Vatican City (EFE).- Pope Francis indicated today to the Vatican Commission for the Protection of Minors, created during his pontificate, that “now is the time to remedy the damage done to past generations and to those who continue to suffer” by abuses by the clergy.
Words of the pontiff in an expected speech to the members of the organization that are holding their assembly, after the German Jesuit Hans Zollner, one of the greatest experts in the fight against child abuse in the Church, decided to leave this organization, from which had been a part since its creation, after denouncing a lack of transparency and disagreements.
In addition, last week, the former president of Ireland Mary McAleese and the activist and victim of abuse Marie Collins – who also resigned from her position as a member of this commission – asked Francisco by letter for “an independent and external review” of this body created in 2014 and defended Zollner, as published by “The Irish Times”.
“More can be done”
“The Church must strive to become an example of welcome and good behavior,” said the pope, who stressed that “efforts to improve the guidelines and standards of conduct for the clergy must continue.”
Francisco invited the members of the commission to prepare a report “on what they think works well and what does not”, in order to “be able to make the appropriate changes”, and assured that “much has been done in these first six months”, but “that more can be done”.
In his long speech, the pope stated that “the sexual abuse of minors by the clergy and its mismanagement by ecclesiastical leaders has been one of the greatest challenges for the Church in our time” and “not doing what we should to have done, especially by Church leaders, has scandalized many.”
But he defended that “at the same time, however, we have not remained silent or inactive” and recalled his Motu Proprio (papal document) “Vos estis lux mundi”, which introduced the obligations of episcopal conferences to deal with abuses and “that now It is a permanent norm”.
Address inequalities
To the new members of the commission, which is renewed every five years, the Pope asked not to be discouraged and to continue reaching out and encouraging people to continue in the fight against abuses.
He also urged them that “where life is broken” because of abuse, they contribute “concretely to mending the pieces, with the hope that what is broken can be mended.”
And thirdly, “act delicately, bearing each other’s burdens, without complaining, but thinking that this moment of reparation for the Church will give way to another moment in the history of salvation.”
“Now is the time to repair the damage done to the generations that came before us and to those who continue to suffer.

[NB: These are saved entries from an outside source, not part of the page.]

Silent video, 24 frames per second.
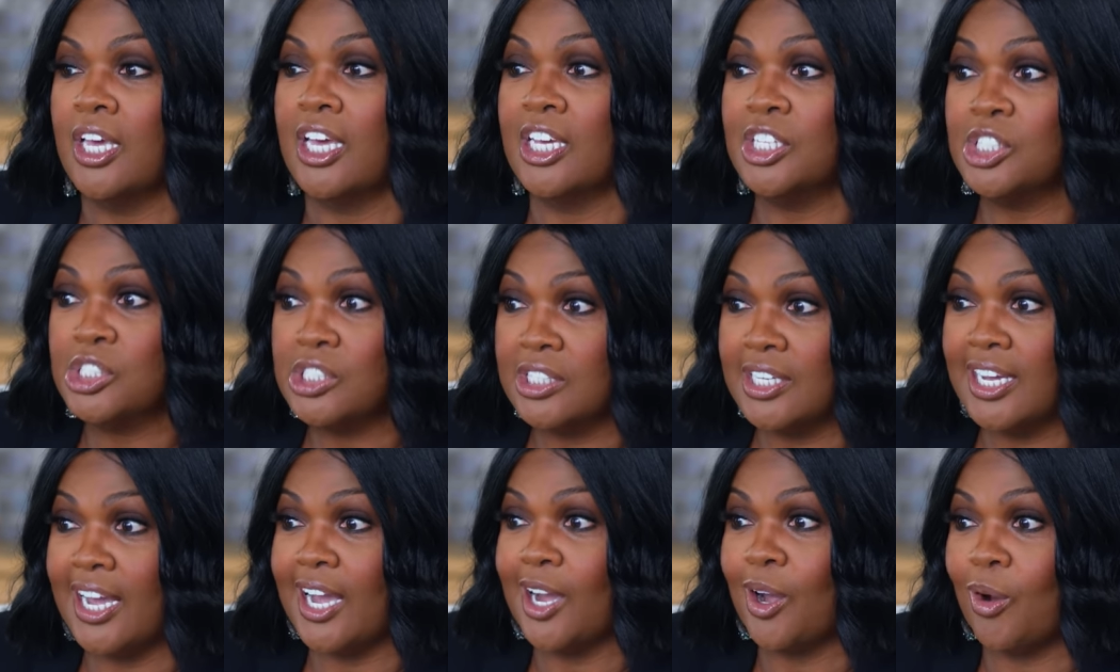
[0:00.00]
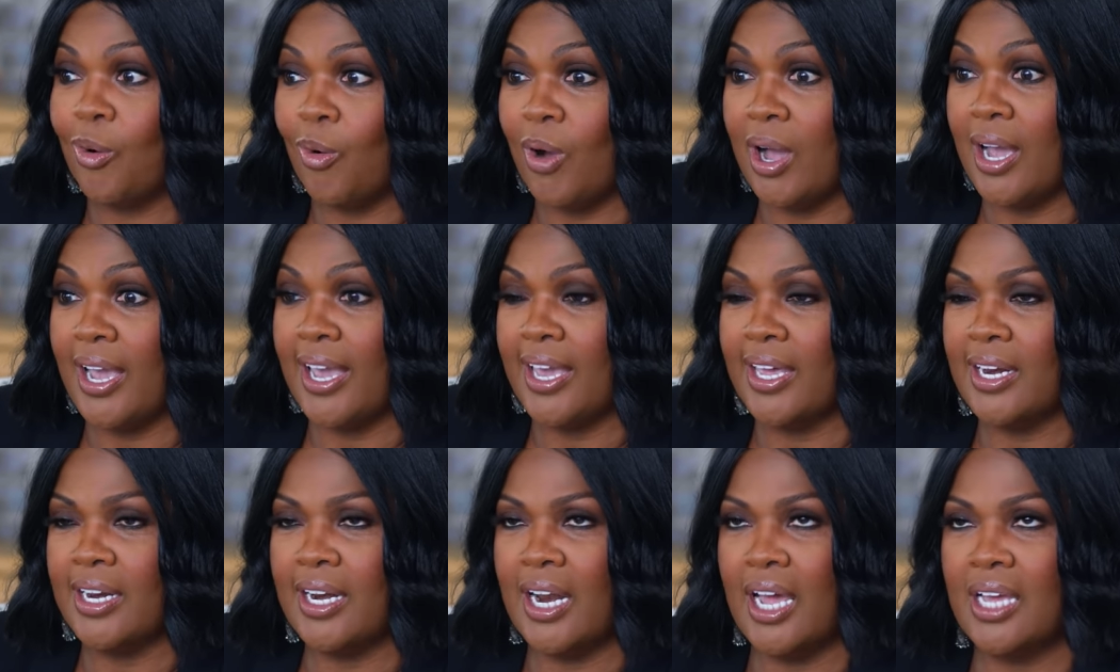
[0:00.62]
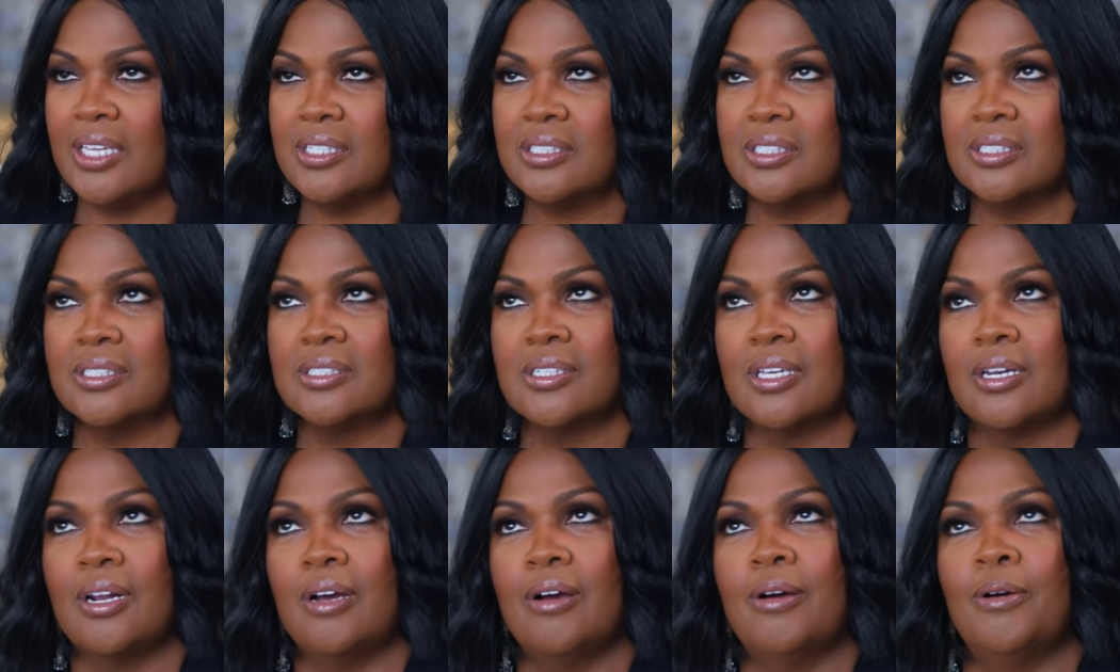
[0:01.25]
And she got quiet, and I just
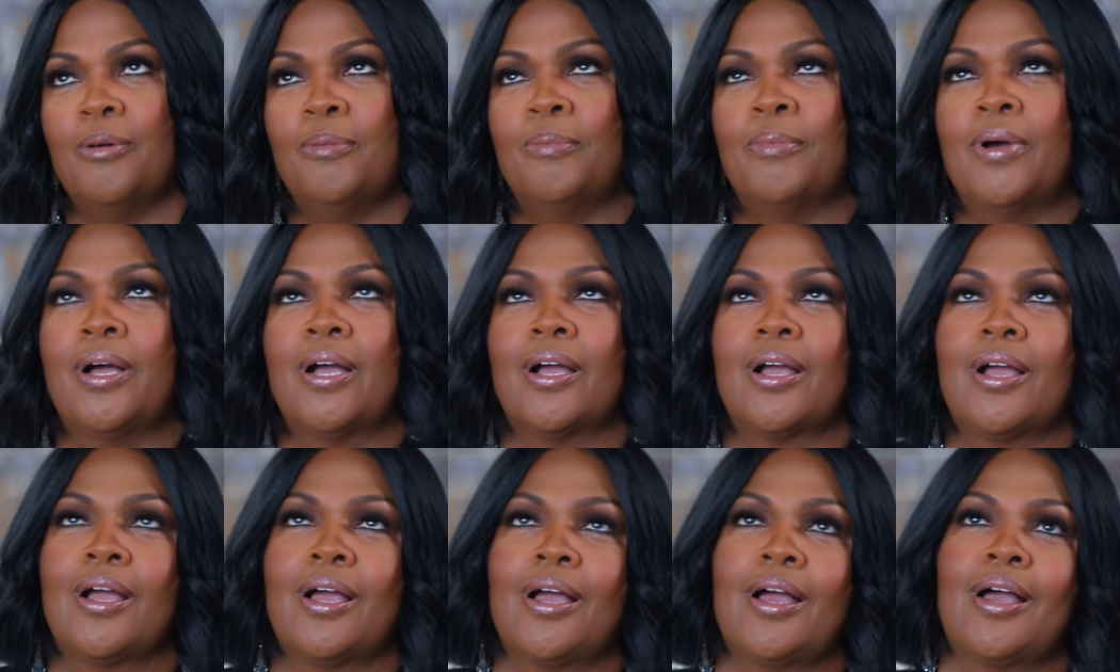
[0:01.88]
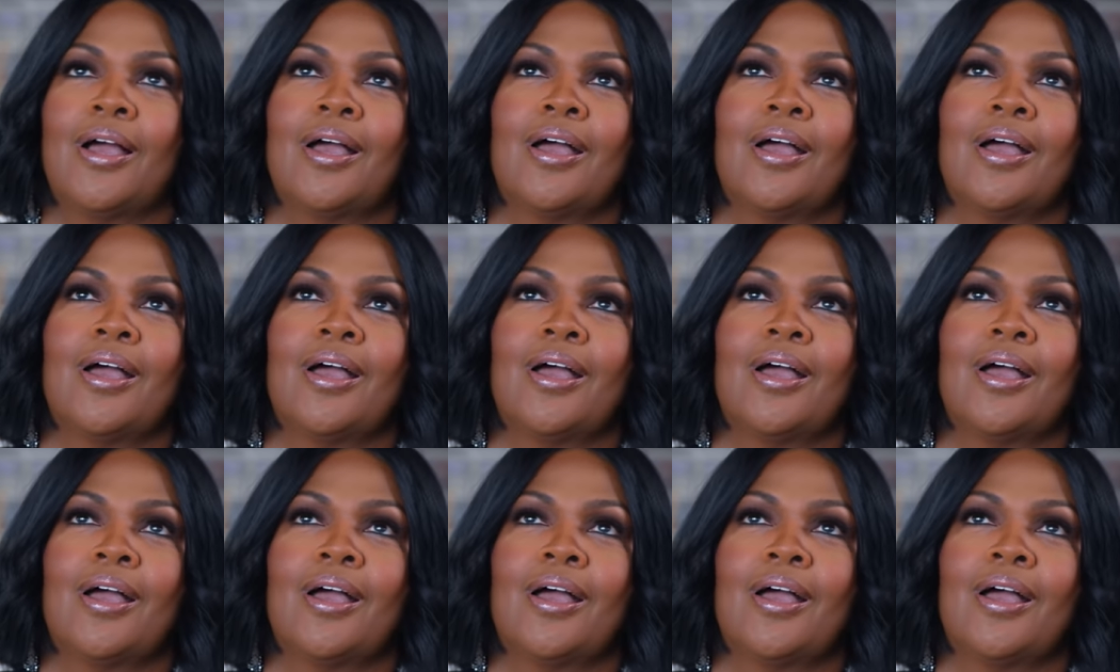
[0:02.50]
said, "Oh my God!"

The importance of the protection of minors and fragile people must be a norm for everyone”, he pointed out.
He also applauded the commission’s plans to address inequalities within the Church in Africa, Asia and Latin America: “It is not fair that the most prosperous areas of the planet have well-trained and well-funded protection programs while those who live in other parts of the world suffer in silence, perhaps rejected or stigmatized when they try to denounce the abuses they have suffered”, she denounced.